Carew lifted a peremptory hand.
"I know what you'd say. But don't say it. You can't understand. YOU aren't tied to two sticks. You did the rescuing, not I. It came to me then how it would be, always, with me and—Sadie. I'd have to stand aside and see others—"
"SADIE!" cut in Jimmy, sharply.
"Yes; Sadie Dean. You act surprised. Didn't you know? Haven't you suspected—how I felt toward Sadie?" cried Jamie. "Have I kept it so well to myself, then? I tried to, but—" He finished with a faint smile and a half-despairing gesture.
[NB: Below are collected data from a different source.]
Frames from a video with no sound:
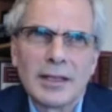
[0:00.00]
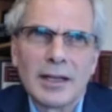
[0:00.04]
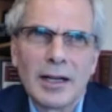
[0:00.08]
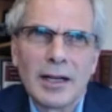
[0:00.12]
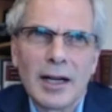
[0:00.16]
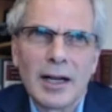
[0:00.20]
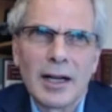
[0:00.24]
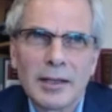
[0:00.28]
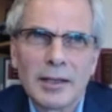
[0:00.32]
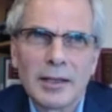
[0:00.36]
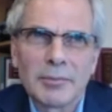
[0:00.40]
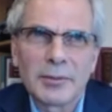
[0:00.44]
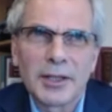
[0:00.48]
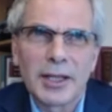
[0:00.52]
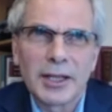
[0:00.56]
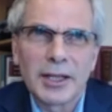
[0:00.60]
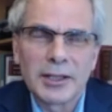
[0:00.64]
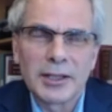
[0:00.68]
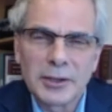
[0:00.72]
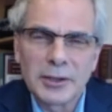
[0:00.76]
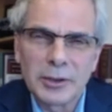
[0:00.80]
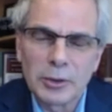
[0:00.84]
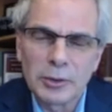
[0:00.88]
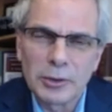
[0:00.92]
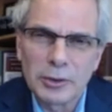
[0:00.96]
I'm getting
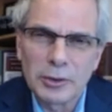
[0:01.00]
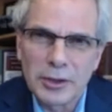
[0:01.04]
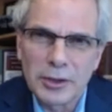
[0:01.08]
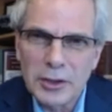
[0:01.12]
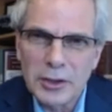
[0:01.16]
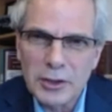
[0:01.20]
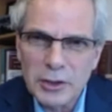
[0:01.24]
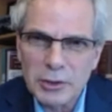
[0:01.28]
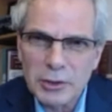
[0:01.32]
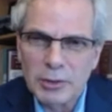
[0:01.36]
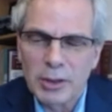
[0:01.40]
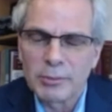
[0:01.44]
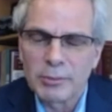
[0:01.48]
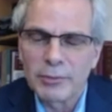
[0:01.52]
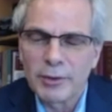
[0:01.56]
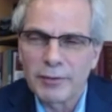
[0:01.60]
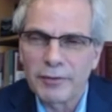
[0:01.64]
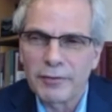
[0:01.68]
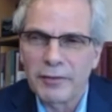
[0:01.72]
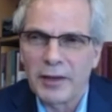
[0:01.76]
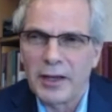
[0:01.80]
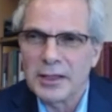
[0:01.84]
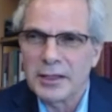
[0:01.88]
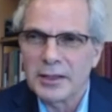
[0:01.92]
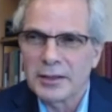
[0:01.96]
older now, so I'm
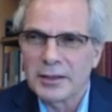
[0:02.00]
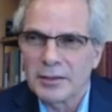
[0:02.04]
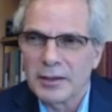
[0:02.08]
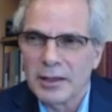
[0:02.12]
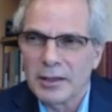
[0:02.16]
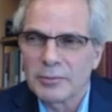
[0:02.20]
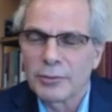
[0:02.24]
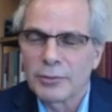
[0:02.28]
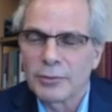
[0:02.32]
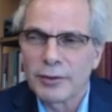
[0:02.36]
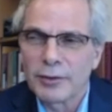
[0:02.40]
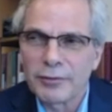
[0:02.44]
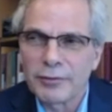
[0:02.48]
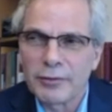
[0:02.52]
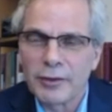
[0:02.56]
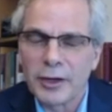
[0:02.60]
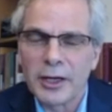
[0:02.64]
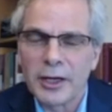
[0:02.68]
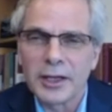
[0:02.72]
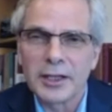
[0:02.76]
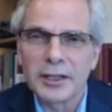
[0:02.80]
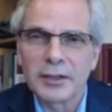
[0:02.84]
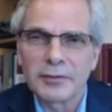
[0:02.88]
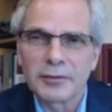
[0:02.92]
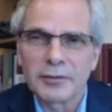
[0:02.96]

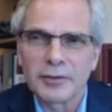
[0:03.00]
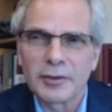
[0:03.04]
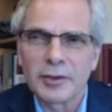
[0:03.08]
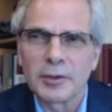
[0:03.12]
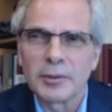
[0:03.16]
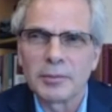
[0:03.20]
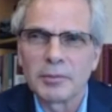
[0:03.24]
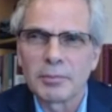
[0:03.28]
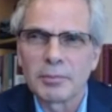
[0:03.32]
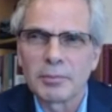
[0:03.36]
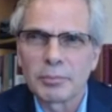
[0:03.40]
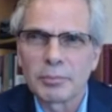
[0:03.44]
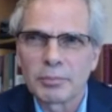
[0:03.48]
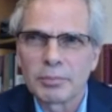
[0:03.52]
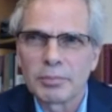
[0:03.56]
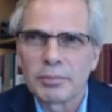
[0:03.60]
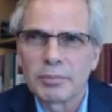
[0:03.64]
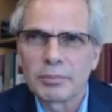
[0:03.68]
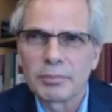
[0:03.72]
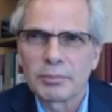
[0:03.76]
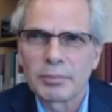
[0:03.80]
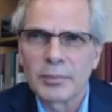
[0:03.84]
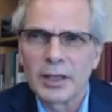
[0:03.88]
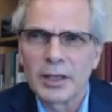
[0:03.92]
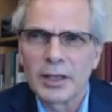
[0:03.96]
refraining from
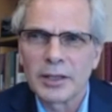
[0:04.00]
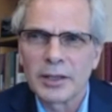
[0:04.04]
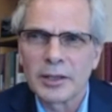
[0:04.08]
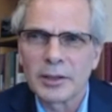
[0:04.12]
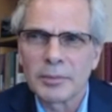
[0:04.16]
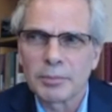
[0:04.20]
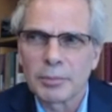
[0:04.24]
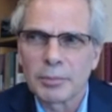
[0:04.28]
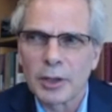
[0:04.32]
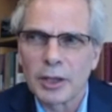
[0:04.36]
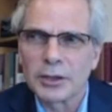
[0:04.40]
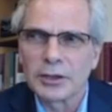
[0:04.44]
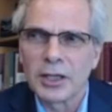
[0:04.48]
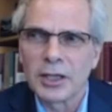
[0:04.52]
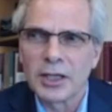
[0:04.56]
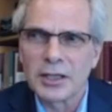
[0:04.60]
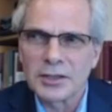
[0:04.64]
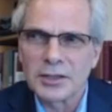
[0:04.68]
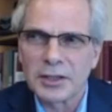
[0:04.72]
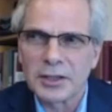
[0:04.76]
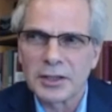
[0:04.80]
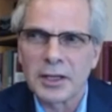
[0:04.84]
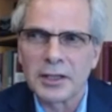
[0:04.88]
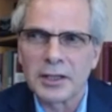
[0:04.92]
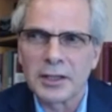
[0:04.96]

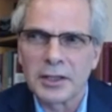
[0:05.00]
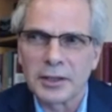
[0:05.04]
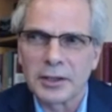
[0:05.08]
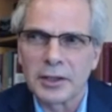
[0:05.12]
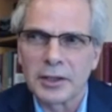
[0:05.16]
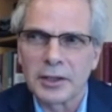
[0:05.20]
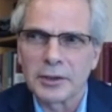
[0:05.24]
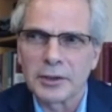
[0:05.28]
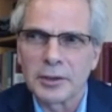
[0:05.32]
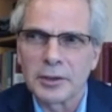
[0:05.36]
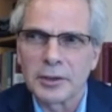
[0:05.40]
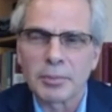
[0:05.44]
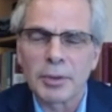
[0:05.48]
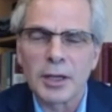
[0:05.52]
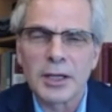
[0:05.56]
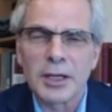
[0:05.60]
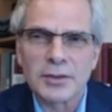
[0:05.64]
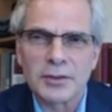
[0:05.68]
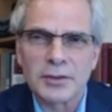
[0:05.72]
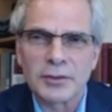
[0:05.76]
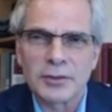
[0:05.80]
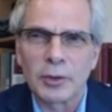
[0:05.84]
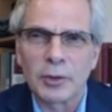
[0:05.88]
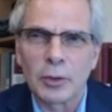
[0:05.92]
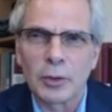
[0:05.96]
prognosticating on the
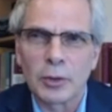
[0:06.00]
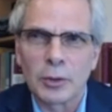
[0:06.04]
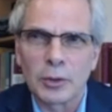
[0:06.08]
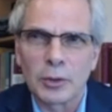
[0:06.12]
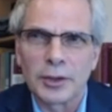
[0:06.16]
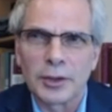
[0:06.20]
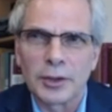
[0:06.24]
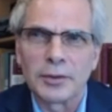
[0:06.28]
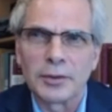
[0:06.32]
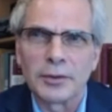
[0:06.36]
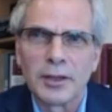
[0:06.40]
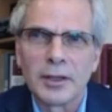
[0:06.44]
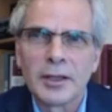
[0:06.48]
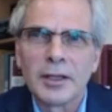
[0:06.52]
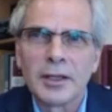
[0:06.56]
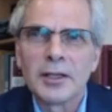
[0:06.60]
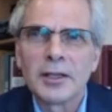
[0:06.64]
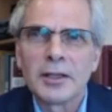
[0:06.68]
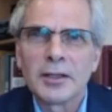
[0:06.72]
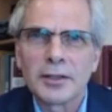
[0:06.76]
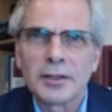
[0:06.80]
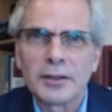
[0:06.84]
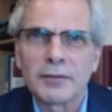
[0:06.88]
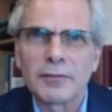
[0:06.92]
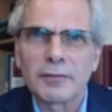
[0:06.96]
price of gold and
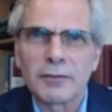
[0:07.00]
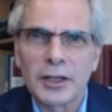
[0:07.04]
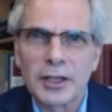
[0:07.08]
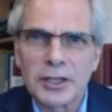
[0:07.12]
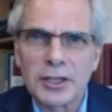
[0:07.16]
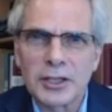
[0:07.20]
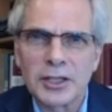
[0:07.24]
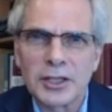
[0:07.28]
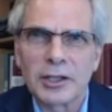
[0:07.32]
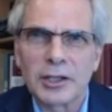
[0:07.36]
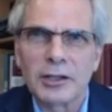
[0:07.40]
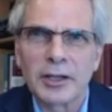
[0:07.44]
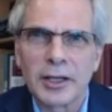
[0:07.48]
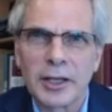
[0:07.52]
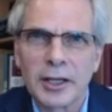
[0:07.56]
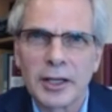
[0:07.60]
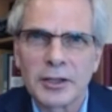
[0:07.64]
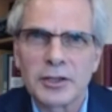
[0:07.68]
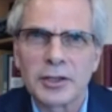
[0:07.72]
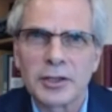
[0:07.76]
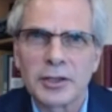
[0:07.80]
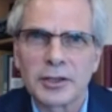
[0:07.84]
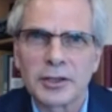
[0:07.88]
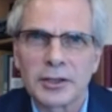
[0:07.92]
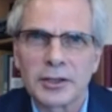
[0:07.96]
inflationary
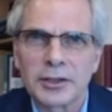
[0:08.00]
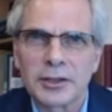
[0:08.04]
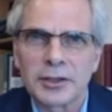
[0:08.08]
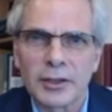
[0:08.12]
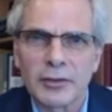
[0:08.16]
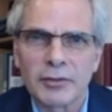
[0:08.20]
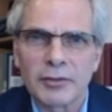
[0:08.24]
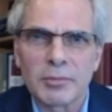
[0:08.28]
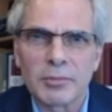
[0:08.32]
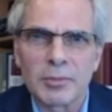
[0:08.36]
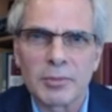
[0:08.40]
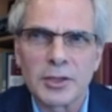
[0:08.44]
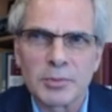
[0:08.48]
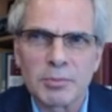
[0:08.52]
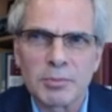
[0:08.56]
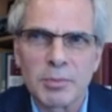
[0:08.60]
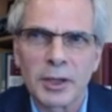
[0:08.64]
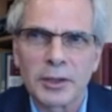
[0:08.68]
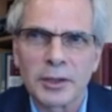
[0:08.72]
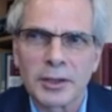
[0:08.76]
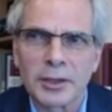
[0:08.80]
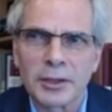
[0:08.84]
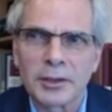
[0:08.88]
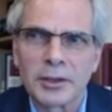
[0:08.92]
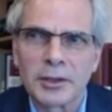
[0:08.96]
hedging and government
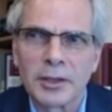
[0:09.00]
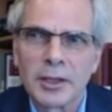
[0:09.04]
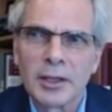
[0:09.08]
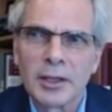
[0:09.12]
spending.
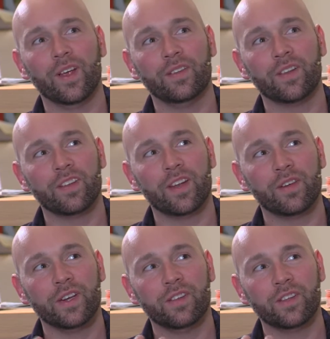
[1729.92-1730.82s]
does it have
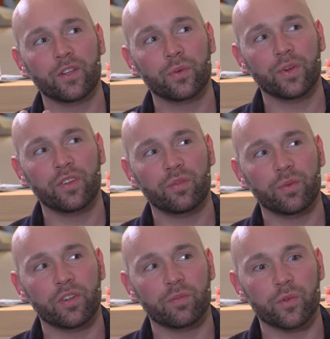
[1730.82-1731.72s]
anything to do with
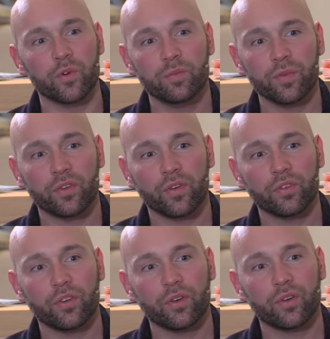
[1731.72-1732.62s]
his movements
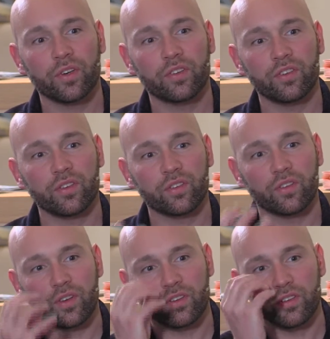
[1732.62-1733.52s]
also, or is it just
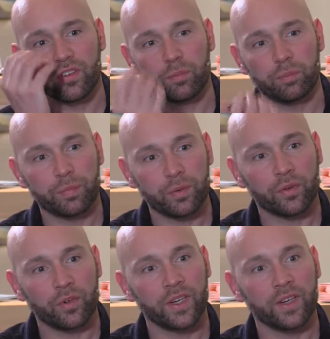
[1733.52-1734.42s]
purely?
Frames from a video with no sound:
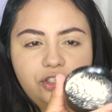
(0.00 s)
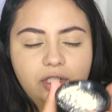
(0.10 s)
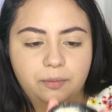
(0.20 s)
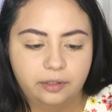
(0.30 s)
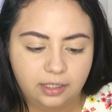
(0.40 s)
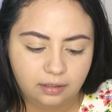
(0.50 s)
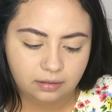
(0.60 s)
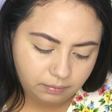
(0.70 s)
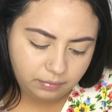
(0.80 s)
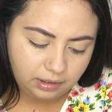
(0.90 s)
shimmery,
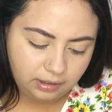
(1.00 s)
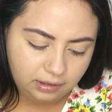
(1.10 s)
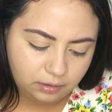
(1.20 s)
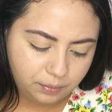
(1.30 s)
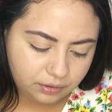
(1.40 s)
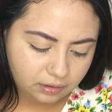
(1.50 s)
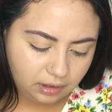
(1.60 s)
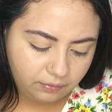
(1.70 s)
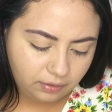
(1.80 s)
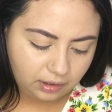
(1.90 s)
but it is supposed to
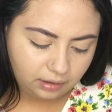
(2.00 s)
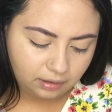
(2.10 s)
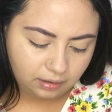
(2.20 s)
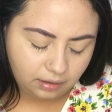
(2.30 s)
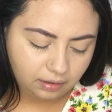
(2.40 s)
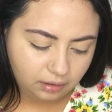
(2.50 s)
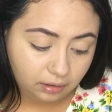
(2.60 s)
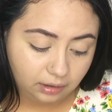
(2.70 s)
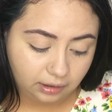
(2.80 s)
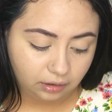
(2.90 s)
give you like a
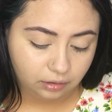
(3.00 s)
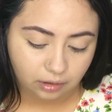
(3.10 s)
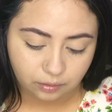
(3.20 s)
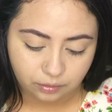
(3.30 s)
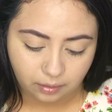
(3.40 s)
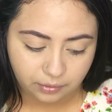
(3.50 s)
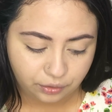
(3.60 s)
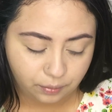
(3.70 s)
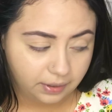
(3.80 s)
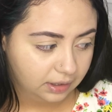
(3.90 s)
glow, so I'm
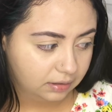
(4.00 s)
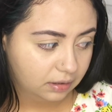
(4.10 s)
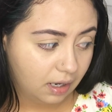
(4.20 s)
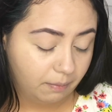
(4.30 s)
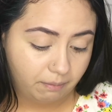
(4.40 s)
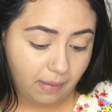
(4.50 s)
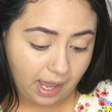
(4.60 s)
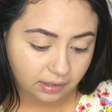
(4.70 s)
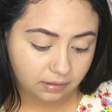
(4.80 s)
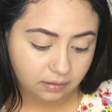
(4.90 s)
assuming it's not
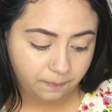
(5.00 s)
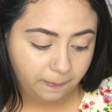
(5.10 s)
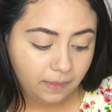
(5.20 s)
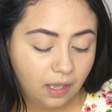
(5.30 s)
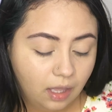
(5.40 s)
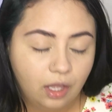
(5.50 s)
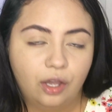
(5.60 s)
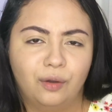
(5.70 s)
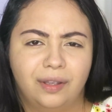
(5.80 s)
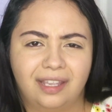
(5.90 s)
matte.
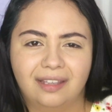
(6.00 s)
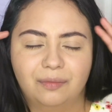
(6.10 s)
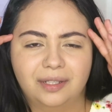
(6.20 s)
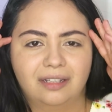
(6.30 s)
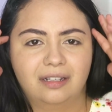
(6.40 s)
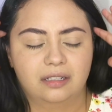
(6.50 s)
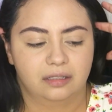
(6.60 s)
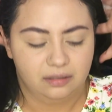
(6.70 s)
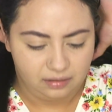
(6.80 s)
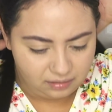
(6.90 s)
Oh wait, oh my
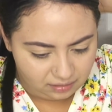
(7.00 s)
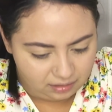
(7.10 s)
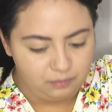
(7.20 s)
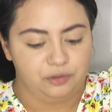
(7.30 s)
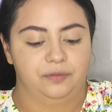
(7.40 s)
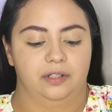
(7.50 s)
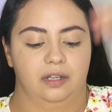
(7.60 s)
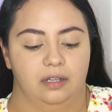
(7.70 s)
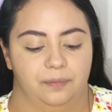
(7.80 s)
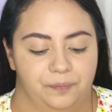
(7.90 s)
god, I almost
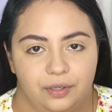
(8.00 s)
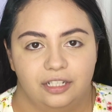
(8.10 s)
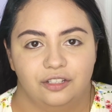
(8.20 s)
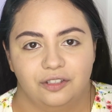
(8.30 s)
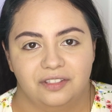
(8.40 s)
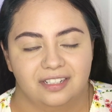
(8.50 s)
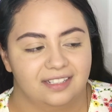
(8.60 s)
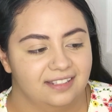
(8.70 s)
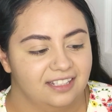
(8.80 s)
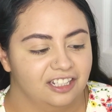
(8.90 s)
forgot. We need to use the
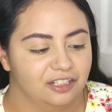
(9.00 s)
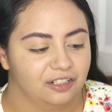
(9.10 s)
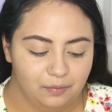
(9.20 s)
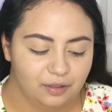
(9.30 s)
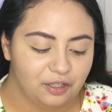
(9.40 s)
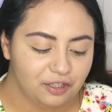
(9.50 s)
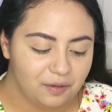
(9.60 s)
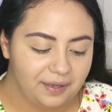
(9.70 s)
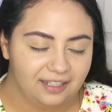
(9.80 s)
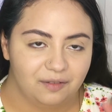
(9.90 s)
concealer. We're gonna
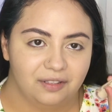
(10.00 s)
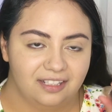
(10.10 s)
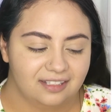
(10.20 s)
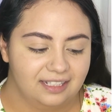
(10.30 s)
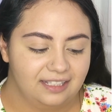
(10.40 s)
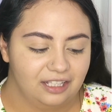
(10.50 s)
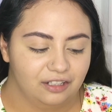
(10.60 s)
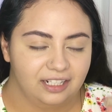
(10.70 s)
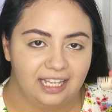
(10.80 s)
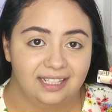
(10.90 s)
go back in with this
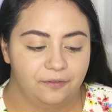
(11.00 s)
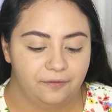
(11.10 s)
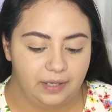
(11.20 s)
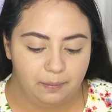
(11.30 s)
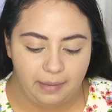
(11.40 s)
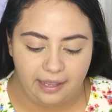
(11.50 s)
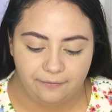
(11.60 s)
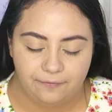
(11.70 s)
concealer again. This is a matte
"Well, you certainly kept it all right, old fellow—from me, anyhow," cried Jimmy, gayly. The color had come back to Jimmy's face in a rich flood, and his eyes had grown suddenly very bright indeed. "So it's Sadie Dean. Good! I congratulate you again, I do, I do, as Nancy says." Jimmy was quite babbling with joy and excitement now, so great and wonderful had been the reaction within him at the discovery that it was Sadie, not Pollyanna, whom Jamie loved. Jamie flushed and shook his head a bit sadly.
"No congratulations—yet. You see, I haven't spoken to—her. But I think she must know. I supposed everybody knew. Pray, whom did you think it was, if not—Sadie?"
Jimmy hesitated. Then, a little precipitately, he let it out.
"Why, I'd thought of—Pollyanna."
Jamie smiled and pursed his lips.
"Pollyanna's a charming girl, and I love her—but not that way, any more than she does me. Besides, I fancy somebody else would have something to say about that; eh?"
Jimmy colored like a happy, conscious boy.
"Do you?" he challenged, trying to make his voice properly impersonal.
"Of course! John Pendleton."
"JOHN PENDLETON!" Jimmy wheeled sharply.
"What about John Pendleton?" queried a new voice; and Mrs. Carew came forward with a smile.
Jimmy, around whose ears for the second time within five minutes the world had crashed into fragments, barely collected himself enough for a low word of greeting. But Jamie, unabashed, turned with a triumphant air of assurance.
"Nothing; only I just said that I believed John Pendleton would have something to say about Pollyanna's loving anybody—but him."
"POLLYANNA! JOHN PENDLETON!" Mrs. Carew sat down suddenly in the chair nearest her. If the two men before her had not been so deeply absorbed in their own affairs they might have noticed that the smile had vanished from Mrs. Carew's lips, and that an odd look as of almost fear had come to her eyes.
"Certainly," maintained Jamie. "Were you both blind last summer?Wasn't he with her a lot?"
"Why, I thought he was with—all of us," murmured Mrs. Carew, a little faintly.
"Not as he was with Pollyanna," insisted Jamie. "Besides, have you forgotten that day when we were talking about John Pendleton's marrying, and Pollyanna blushed and stammered and said finally that he HAD thought of marrying—once. Well, I wondered then if there wasn't SOMETHING between them. Don't you remember?"
"Y-yes, I think I do—now that you speak of it," murmured Mrs. Carew again. "But I had—forgotten it."
"Oh, but I can explain that," cut in Jimmy, wetting his dry lips."John Pendleton DID have a love affair once, but it was withPollyanna's mother."
"Pollyanna's mother!" exclaimed two voices in surprise.
"Yes. He loved her years ago, but she did not care for him at all, I understand. She had another lover—a minister, and she married him instead—Pollyanna's father."